- Čret Location in Slovenia
- Coordinates: 46°14′02″N 15°17′29″E﻿ / ﻿46.23389°N 15.29139°E
- Country: Slovenia
- Traditional region: Styria
- Statistical region: Savinja
- Municipality: Celje
- Elevation: 240 m (790 ft)

= Čret, Celje =

Čret (/sl/; Tschret) is a former settlement in the City Municipality of Celje in northeastern Slovenia. It is now part of the city of Celje. The area is part of the traditional region of Styria. The municipality is now included in the Savinja Statistical Region.

==Geography==
Čret is a clustered settlement in the eastern part of Celje along Teharje Street (Teharska cesta). To the north and east, it extends to the former course of the Voglajna River, and to the south, to Selce.
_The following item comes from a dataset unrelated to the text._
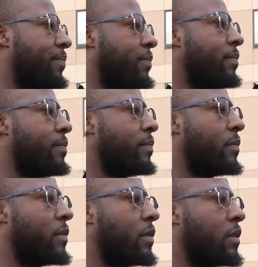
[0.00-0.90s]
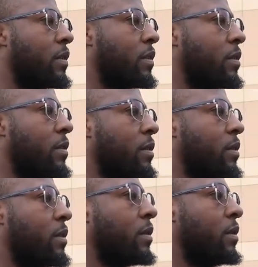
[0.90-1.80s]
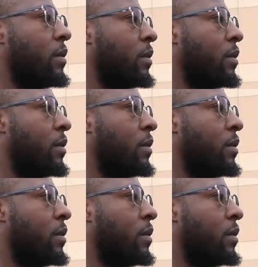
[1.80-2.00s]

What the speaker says: [no speech]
It consists of two parts: Spodnji Čret (literally, 'lower Čret') lies in the level area between the former course of the Voglajna River and the railway, and Zgornji Čret (literally, 'upper Čret') lies along Teharje Street and the slope to the south rising above the town cemetery. The soil in the area is loamy. The lower part of the settlement, where the land has a more swampy character, is a former common where oaks grew.

==Name==
The name Čret, like related names (e.g., Čreta and Začret), is derived from the common noun čret 'swampy meadow', referring to the local terrain.

==History==
During the First World War, the archaeologist Franz Lorger excavated the foundation of a Roman villa on the slope above Teharje Street, testifying to early settlement of the area. Čret was annexed by Celje in 1964, ending its existence as an independent settlement. Most of Spodnji Čret was destroyed in the 1970s, when the freight railway station was built in Celje, as well as for the zinc plant to the north of that.